To build a site on WordPress, you need a theme. Changing your website design is as simple as installing and activating a new WordPress theme.
The thing is, every theme installed is hoarding server bandwidth. Besides that, your backup files will be larger than need be.
You can only ever have one theme active. You can install as many as you like.
For troubleshooting, it is a good idea to have two WordPress themes. The one you use for your website, and the default WordPress theme for troubleshooting.
Every other theme that is installed and not being used, should be deleted.
How to remove themes in WordPress
In the WP-admin area, go to “appearance” then click “themes”. Click on “theme details” for the theme you want to be removed, then on the bottom right, click “delete”. To make deleting multiple WordPress themes easier and faster, use cPanel > File Manager, or FTP for bulk removal of WordPress themes.
Why delete inactive themes?
Inactive WordPress themes are still on your server. While they remain there, any vulnerabilities risk your website being infected with malware.
If that happens, expect one of two things to happen. Your hosting provider will either quarantine your website or suspend your hosting account until the malicious code or scripts are removed.
Newer versions of WordPress themes are important.
Very few casual WordPress users have a solid understanding of WordPress vulnerabilities. There is a false sense of security on the platform because there are two sides to WordPress.
1. The WordPress core – this is the software developed and maintained by WordPress.
2. WordPress theme (and plugin) updates that are supported by the developer community.
The WordPress core is actively maintained. Updates are rolled out frequently to maintain a secure infrastructure. The same cannot be said for plugins and WordPress themes.
There are themes available from years ago, which may have been abandoned by the developer. These unmaintained themes are where problems can creep into your website.
The reason WordPress themes need to be maintained is for security.
When a vulnerability is identified, that is referred to as a Window of Vulnerability.
At this point, the person to have found the bug would (should) notify the developer of the security problem. Then it becomes a zero-day vulnerability, which just means the developer has been made aware of the bug but has had 0 days to fix it.
When you see the update notification for WordPress themes or plugins alerting you that there is a “newer version available”, this is when known bug patches will be rolled out.
Without updating, security holes will remain.
If the theme is no longer supported, there is nobody there to fix it. That is then a Forever Day vulnerability. The theme will need the code cleaned or the WordPress theme deleted from the server.

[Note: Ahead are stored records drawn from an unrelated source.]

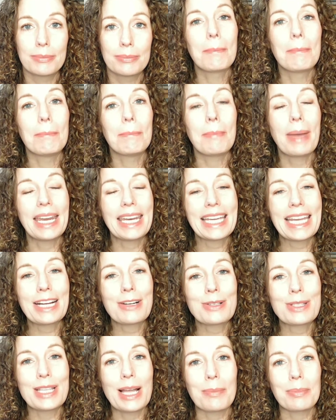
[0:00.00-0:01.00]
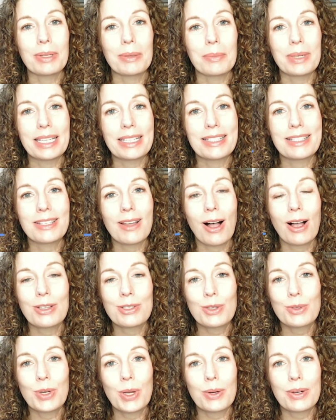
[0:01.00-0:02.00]
Medicare supplements,
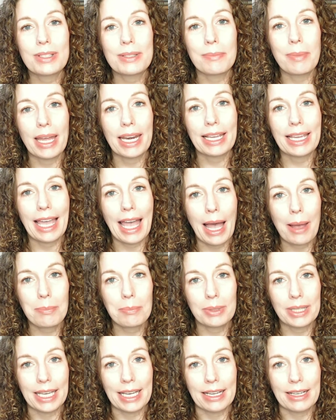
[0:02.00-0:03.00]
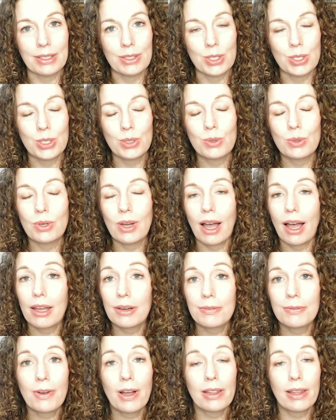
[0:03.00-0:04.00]
also known as Medigap plans, do
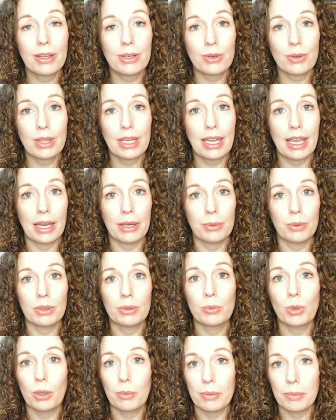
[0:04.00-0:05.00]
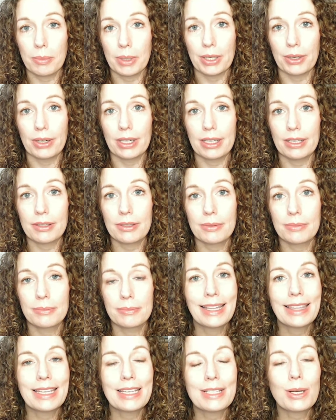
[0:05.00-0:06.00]
not fall under the annual enrollment period.
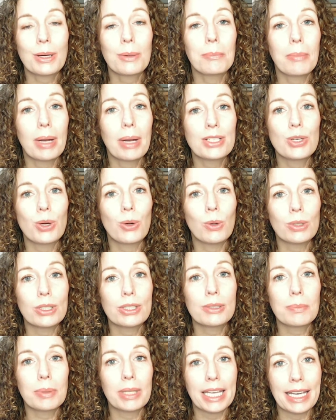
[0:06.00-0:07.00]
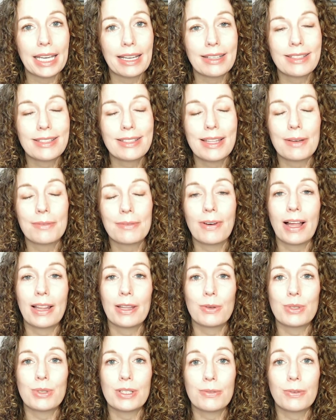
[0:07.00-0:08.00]
These are much older plans that
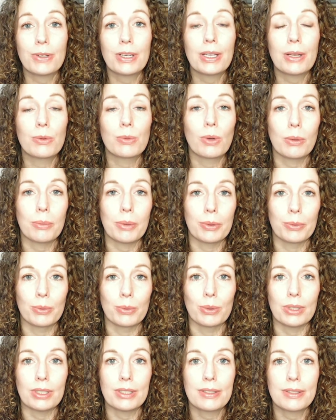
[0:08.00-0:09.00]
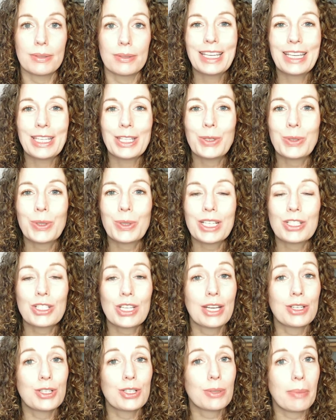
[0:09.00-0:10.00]
follow different enrollment rules. You can
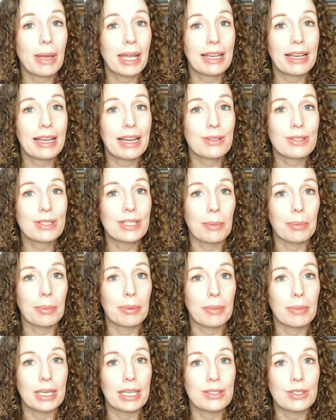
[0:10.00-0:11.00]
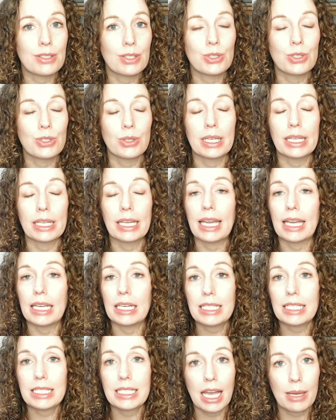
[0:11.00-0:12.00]
change your Medicare supplement during
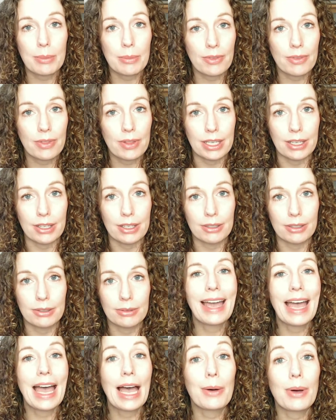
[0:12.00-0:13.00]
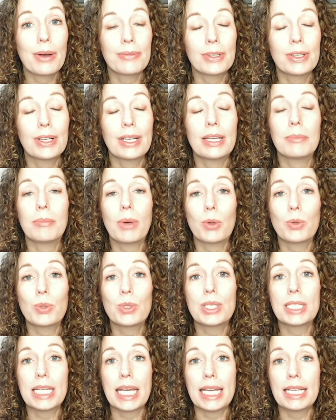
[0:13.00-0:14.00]
any time of the year. However, in
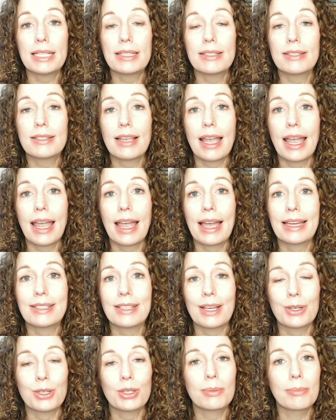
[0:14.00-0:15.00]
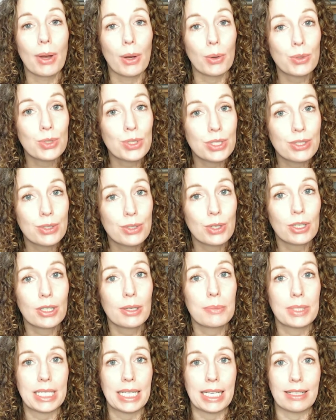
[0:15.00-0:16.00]
most states and under most
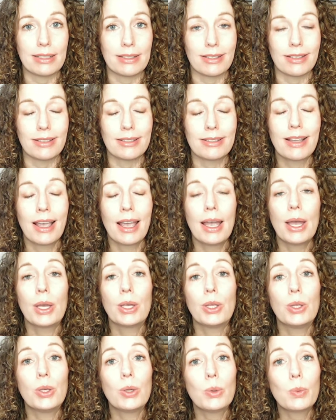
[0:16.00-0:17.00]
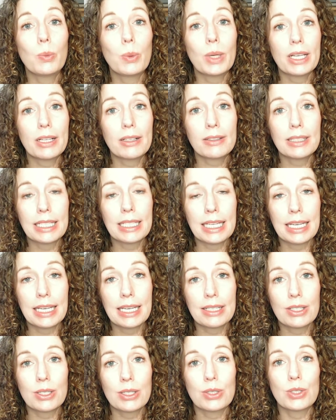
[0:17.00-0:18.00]
circumstances, you will
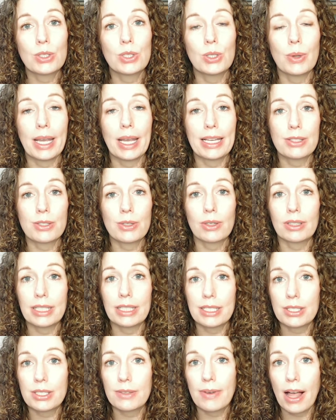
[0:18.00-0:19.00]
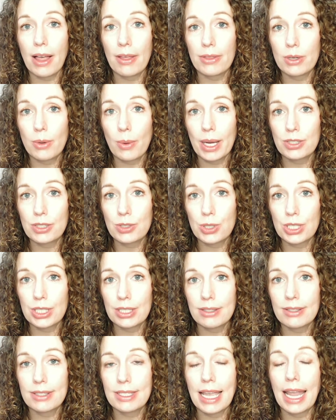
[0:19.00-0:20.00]
need to answer a list of health
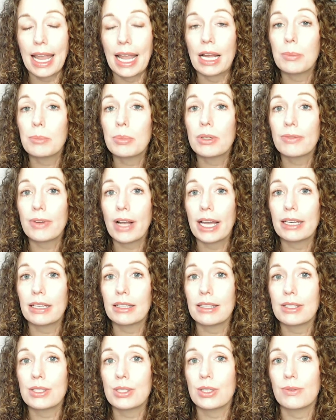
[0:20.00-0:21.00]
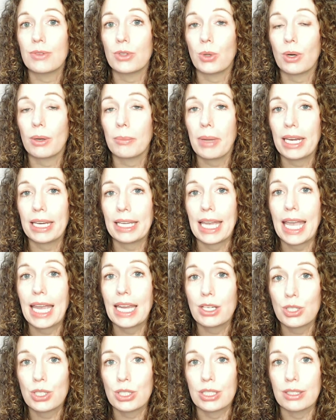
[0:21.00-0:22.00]
questions and provide a list of your
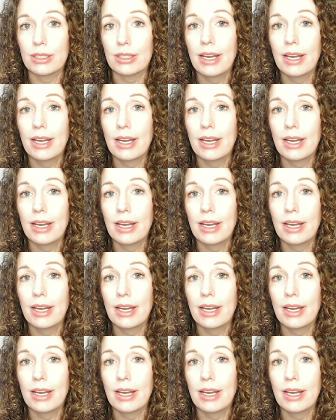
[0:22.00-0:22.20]
medication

3 Ways to Easily Remove WordPress Themes
1. Remove WordPress themes through WordPress Dashboard
Login to your WordPress website, on the left sidebar, under “appearance”, click “themes”.
This will show a list of all the installed themes you have on your server. The only theme you cannot delete from here is your active theme.
If your active theme is a child theme of a parent theme, WordPress will show an alert. If you delete the parent theme, any modifications done will break on the child theme.
Once you are sure you want to delete the theme, click on the “theme details” button. This will open a popout box displaying the theme details.
At the bottom right of the popout box, click the delete button.
A prompt will show in your browser asking “Are you sure you want to delete this theme?” Click OK.
Once done, the theme will be deleted from your server.
2. Delete a WordPress theme with FTP
FTP (File Transfer Protocol) offers a fast way to delete themes. It is ideal if you have multiple themes to delete as there is far less clicking around and confirming the deletion.
When using FTP, be sure you know the theme names so that you do not accidentally delete the wrong theme. There are no prompts to alert you if a theme is a parent theme or child theme.
Once you confirm the deletion, the theme will be gone.
The only way to get it back is to restore it from a backup.
Connect to your website through an FTP client such as Filezilla or Core FTP and log in with your details.
The right side pane is the remote connection to your server. Click into the website you want to delete WordPress themes from, select the WP content folder, then click into the Themes folder.
Right-click on the theme you want to remove then select “delete”.
If you have more than one theme to delete, hold the shift key and select each theme you want to remove.
Once all the themes are highlighted, right-click and select delete.
3. Delete WordPress themes through cPanel
Login to cPanel, select File Manager, then select the website you want to remove the themes from.
Click into the WP Content folder, then open the “Themes” folder.
From here, like with FTP, you can delete multiple WordPress themes by holding the shift key and selecting each theme to remove.
The table showing your themes is sortable by clicking the column titles. You can sort by name, size, or the last modified date.
Once you have the themes selected that you want to remove from the server, right-click and select delete.
A prompt will show asking “Are you sure you want to move the following files to the trash?” followed by the theme name(s) you are about to delete.
Check you have the correct themes selected, then click “confirm”.
Once done, the themes will be removed from your server.
When you go back to your WP admin area, your themes page will be decluttered and you will likely have far fewer update notifications as there will be less to update.
The result is fewer server resources being used, less time updating inactive themes, and fewer security risks.